DynamoDB Zero-ETL Integration With Amazon OpenSearch Service
Let's learn how to set up the DynamoDB Zero ETL plugin for OpenSearch, a fully managed, no-code setup for ingesting data into Amazon OpenSearch Service.
Table of Contents
How do you do a full-text search on the data in your DynamoDB database?
The simple answer is...
... You don’t.
DynamoDB excels at fast key-value and document queries but isn’t built for complex full-text search, like ranking or relevance filtering.
Attempting this on DynamoDB leads to performance issues, higher costs, and extra development work.
This is where Amazon OpenSearch excels. It’s optimized for complex full-text search and analytics, offering capabilities like relevance scoring, autocomplete, and advanced filtering.
With DynamoDB’s Zero ETL integration, you can seamlessly index the data in Amazon DynamoDB into Amazon OpenSearch.
In this blog post, let's learn how to set up the DynamoDB zero-ETL integration with Amazon OpenSearch Service.
DynamoDB Plugin for OpenSearch Ingestion
The Amazon DynamoDB zero-ETL plugin for OpenSearch is a fully managed, no-code setup for ingesting data into Amazon OpenSearch Service.
You can use one or more DynamoDB tables as a source for the data ingestion
How does the DynamoDB Zero ETL Plugin Work?
The plugin uses a combination of the data export feature and the DynamoDB Streams feature to get the data in near real-time from DynmoDB into OpenSearch.
Before setting up the plugin, ensure that you have
- Turned on Point-In-Time Recovery (PITR) on DynamoDB Table
- Turned on DynamoDB Streams with 'New and old images' option
The plugin loads the initial data snapshot (using PITR) into an Amazon S3 bucket, which is then imported into OpenSearch. This is to get existing data in the table to OpenSearch.

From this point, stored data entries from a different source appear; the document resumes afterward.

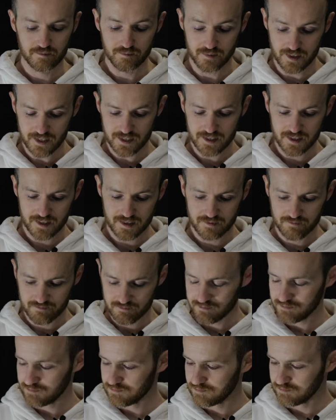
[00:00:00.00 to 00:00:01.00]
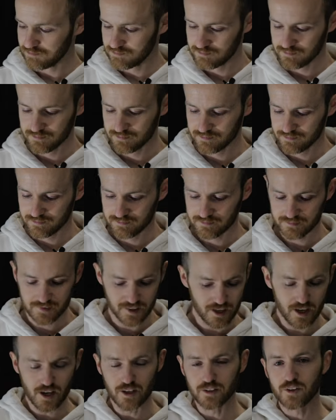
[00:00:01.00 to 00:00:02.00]
This,
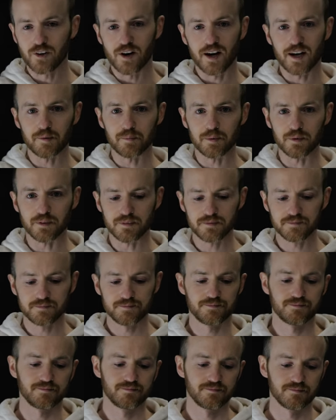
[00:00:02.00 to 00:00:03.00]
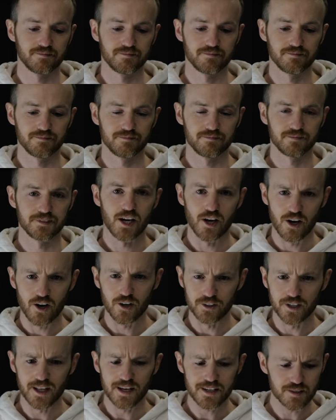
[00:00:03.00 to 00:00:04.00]
uncrackable.
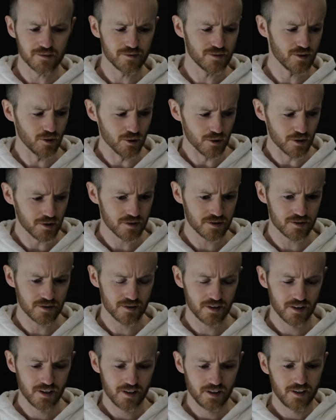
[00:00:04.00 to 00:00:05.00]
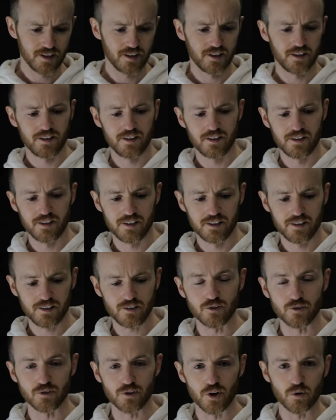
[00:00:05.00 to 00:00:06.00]
Unless, of course,
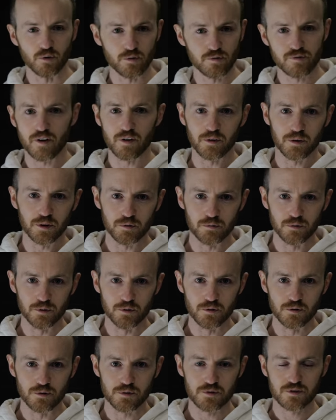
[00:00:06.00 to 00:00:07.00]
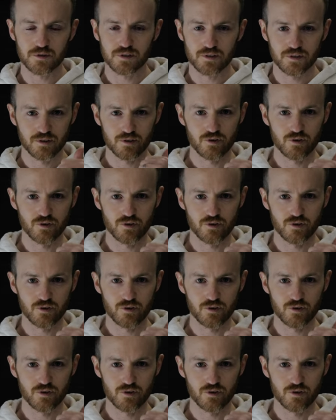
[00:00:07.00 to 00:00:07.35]
you don't follow the rules.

For syncing real-time changes to items in the DynamoDB table, the plugin uses DynammoDB Streams to get notified of data changes and sync them to OpenSearch.
Setting Up DynamoDB Plugin For OpenSearch
To create a new ingestion pipeline, navigate to DynamoDB under AWS Console.
Under the Integration tab, you can create a new Integration and set up the Amazon OpenSearch data ingestion pipeline, as shown below.
This prompts a new page where you can set up the ingestion pipeline details.
You must provide the pipeline name, capacity, and configuration in YAML or JSON format.
It also provides a default template schema that you can use as a starting point for the configuration.
The pipeline configuration consists of two parts - the Source and the Sink.
version: "2"
dynamodb-pipeline:
source:
...
sink:
...
The source sets up the configuration details for the DynamoDB, S3 Export, and associated roles and regions.
Similarly the sink sets up the configuration details for OpenSearch, the index and how to map the data from DynamoDB into the index.
Let's explore each of these configurations.
Configuring DynamoDB Zero ETL Pipeline Source Configuration
For the source, we must specify the DynamoDB Table arn, the S3 bucket details to store the temporary PITR export data from DynamoDB, and the AWS Role IAM that provides access to both DynamoDB and S3.
Below, I am using the DynamoDB table Event
and an S3 bucket event-data-ingestion
.
source:
dynamodb:
acknowledgments: true
tables:
- table_arn: "arn:aws:dynamodb:ap-southeast-2:123456789012:table/Event"
stream:
start_position: "LATEST"
export:
s3_bucket: "event-data-ingestion"
s3_region: "ap-southeast-2"
s3_prefix: "ddb-to-opensearch-export/"
aws:
sts_role_arn: "arn:aws:iam::123456789012:role/event-pipeline-etl-role"
region: "ap-southeast-2"
I've also specified the Role ARN to use for the pipeline. More on the IAM Role setup below.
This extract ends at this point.